Kestra on GKE Autopilot — Lab Guide
Overview
Estimated time: 1–2 hours
Kestra is an open-source, Apache 2.0-licensed data orchestration and workflow scheduling platform. It uses YAML-based flow definitions, supports namespaces for organization, and has a rich plugin ecosystem for ETL/ELT pipelines, data pipelines, and API orchestration. This module deploys Kestra in standalone mode on GKE Autopilot — the server, worker, and scheduler run in a single container backed by Cloud SQL PostgreSQL 15 and GCS artifact storage.
What the Module Automates
- GKE Autopilot namespace and Kubernetes Deployment (with HPA)
- Cloud SQL PostgreSQL 15 instance, database, and user
- Secret Manager secrets for database credentials
- Artifact Registry repository and container image mirroring via Cloud Build
- Cloud Storage bucket for Kestra artifact and internal storage
- GCS Fuse CSI Driver volume mounts
- Workload Identity binding and IAM service accounts
- Kubernetes LoadBalancer Service with session affinity (ClientIP)
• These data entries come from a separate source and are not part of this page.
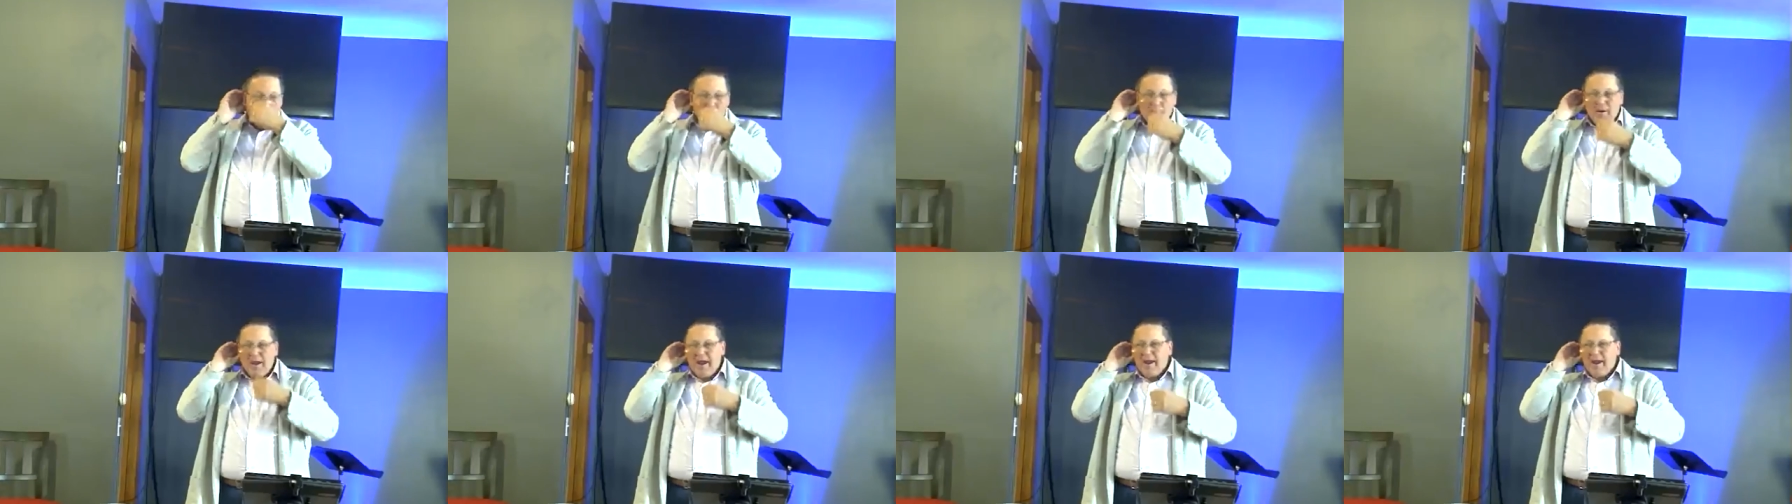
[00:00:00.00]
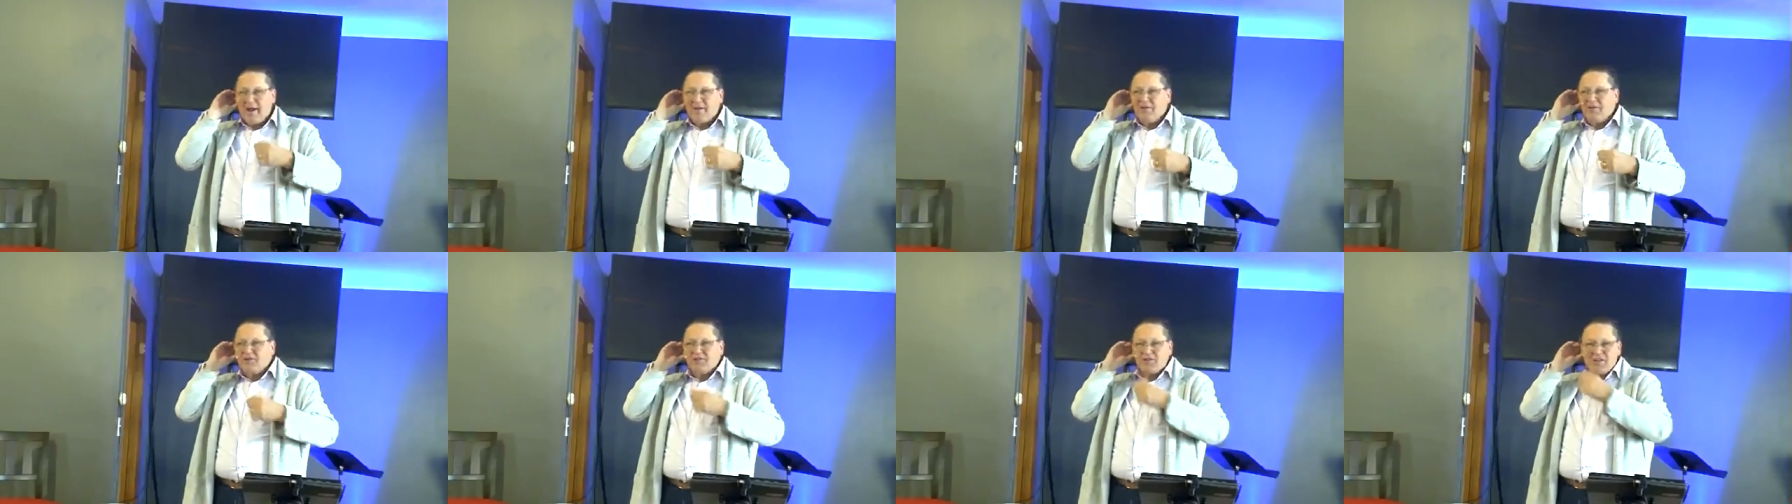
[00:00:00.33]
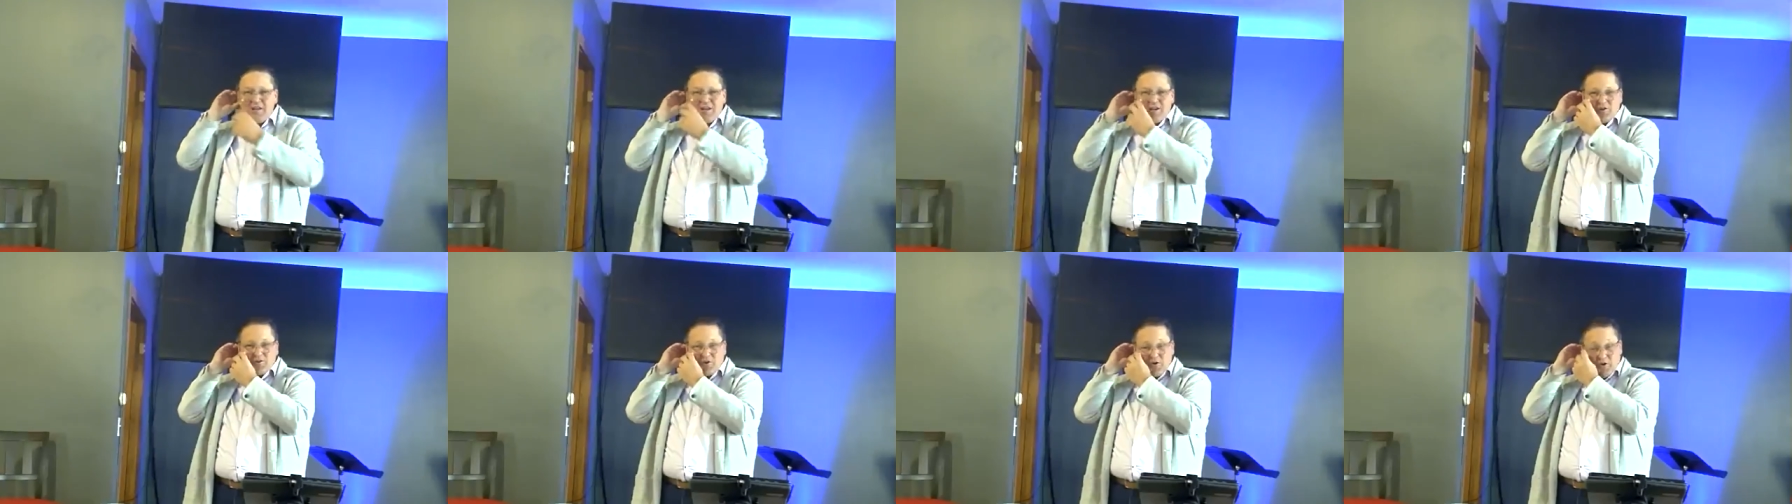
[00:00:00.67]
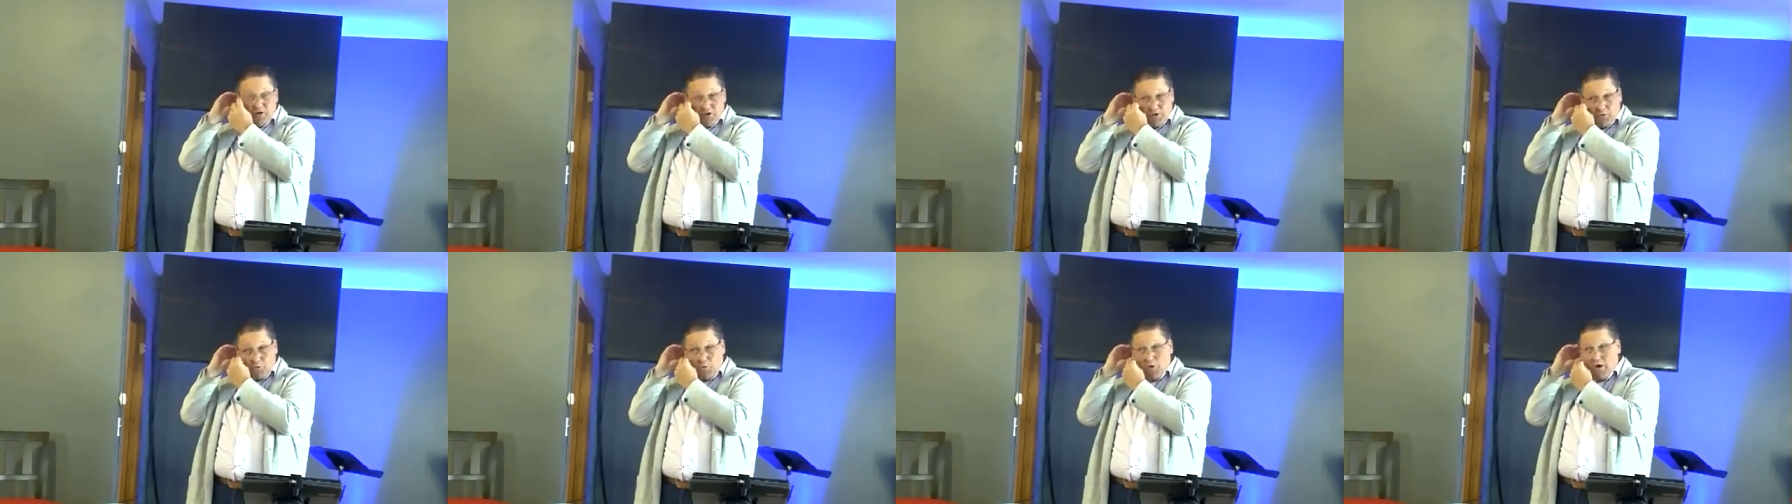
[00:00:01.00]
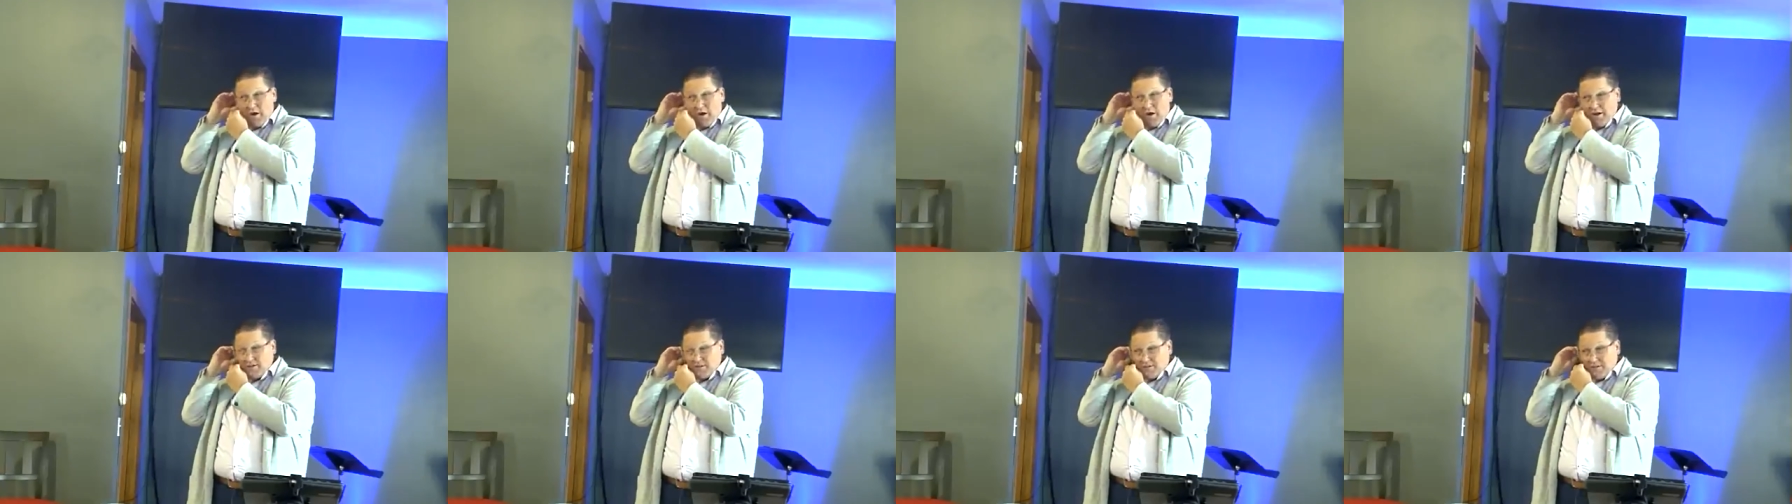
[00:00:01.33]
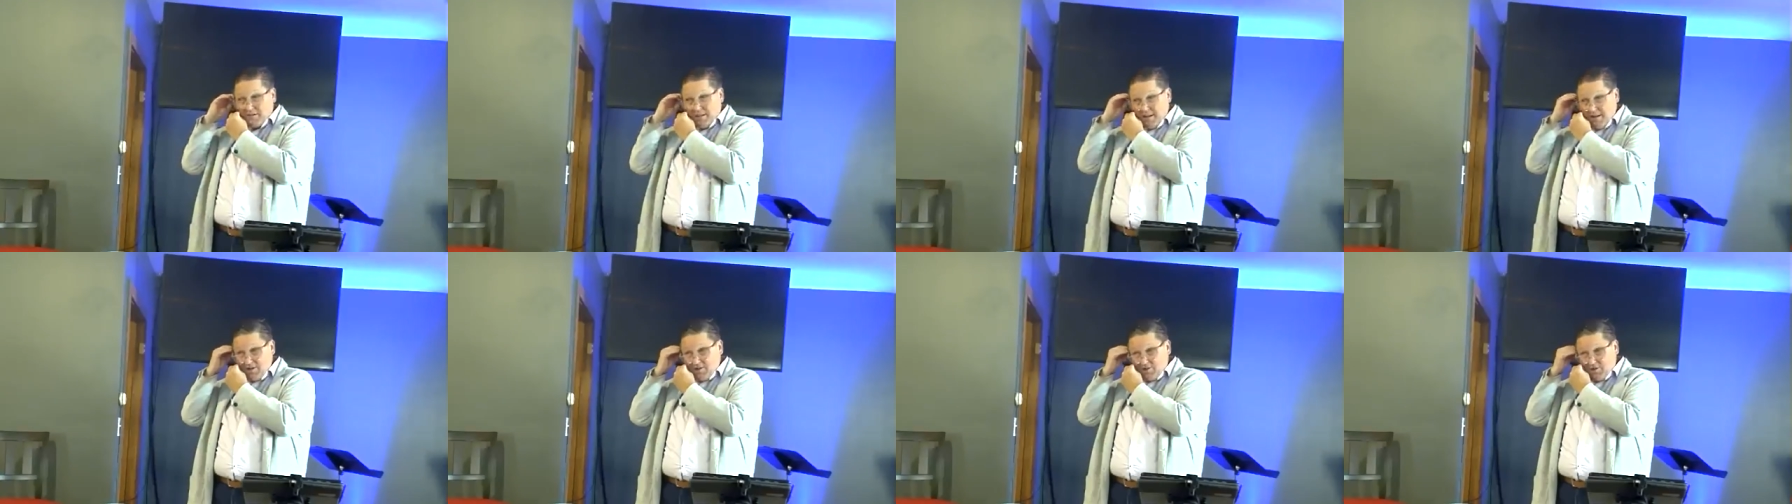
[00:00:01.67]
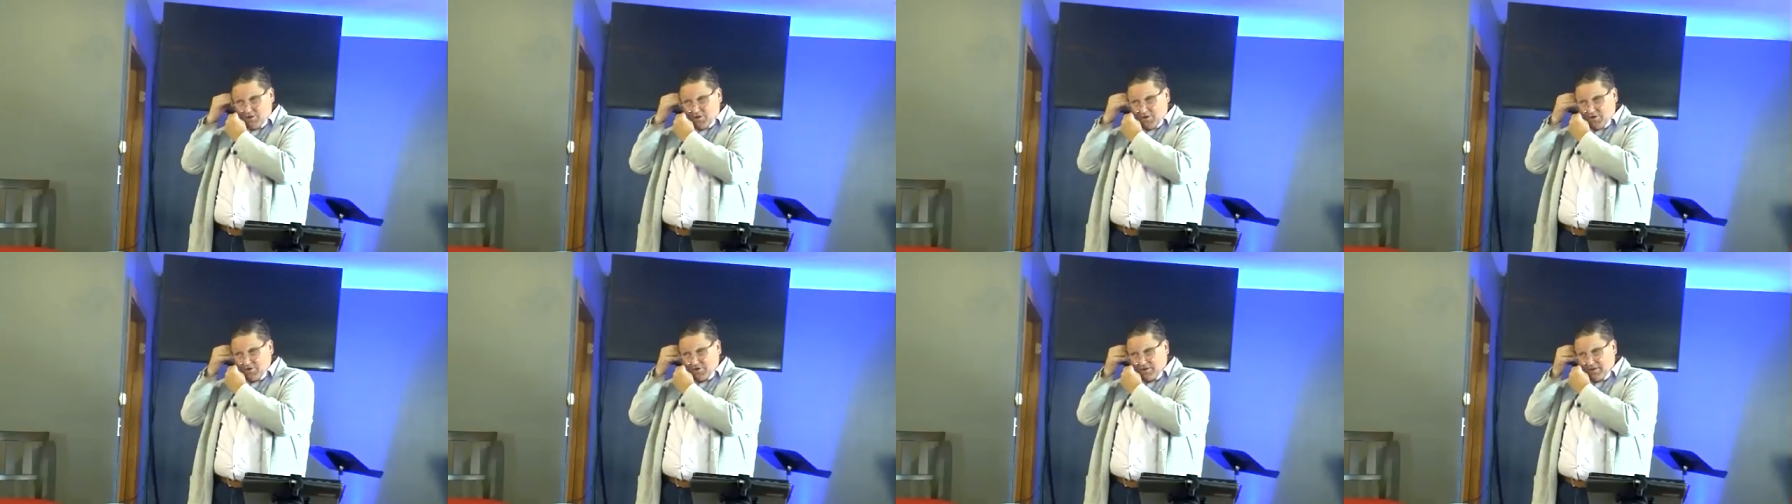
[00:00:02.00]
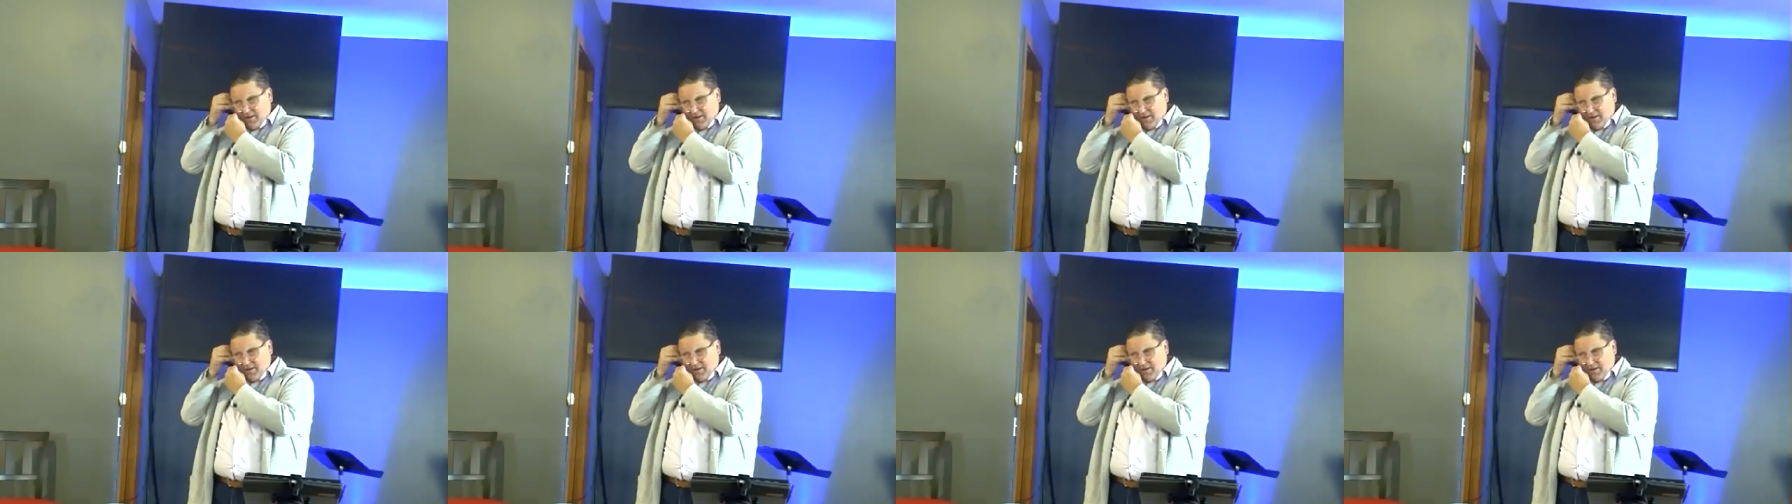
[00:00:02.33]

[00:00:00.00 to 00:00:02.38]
Pay unto Caesar's what is Caesar's,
- Cloud SQL Auth Proxy sidecar injection
- Optional Cloud Filestore (NFS) instance
- Database initialization jobs
- Automated daily database backups (cron schedule:
0 2 * * *) - Cloud Monitoring notification channels
What You Do Manually
- Note the deployment outputs (external IP, namespace, etc.) from the RAD UI deployment panel
- Access the GKE cluster with kubectl
- Verify Kestra pods are running
- Navigate the Kestra UI and explore namespaces
- Create and execute your first YAML-based flow
- Configure schedule and webhook triggers
- Manage namespaces and namespace-level variables
- Explore Cloud Logging and Cloud Monitoring
CLI and REST API Overview
The lab uses the following tools:
- gcloud — Google Cloud CLI for cluster access and resource inspection
- kubectl — Kubernetes CLI for pod/service management
- curl — HTTP client for webhook trigger testing
Key gcloud commands used in this lab:
gcloud container clusters get-credentials <cluster> --region <region> --project <project-id>
gcloud secrets versions access latest --secret=<secret-name> --project=<project-id>
gcloud logging read 'resource.type="k8s_container"' --project=<project-id> --limit=50
Prerequisites
- Services GCP deployed — This module depends on
Services GCP. The VPC network, Cloud SQL instance, GKE Autopilot cluster, Artifact Registry, and shared service accounts must already exist in the target project. - GCP project with billing enabled.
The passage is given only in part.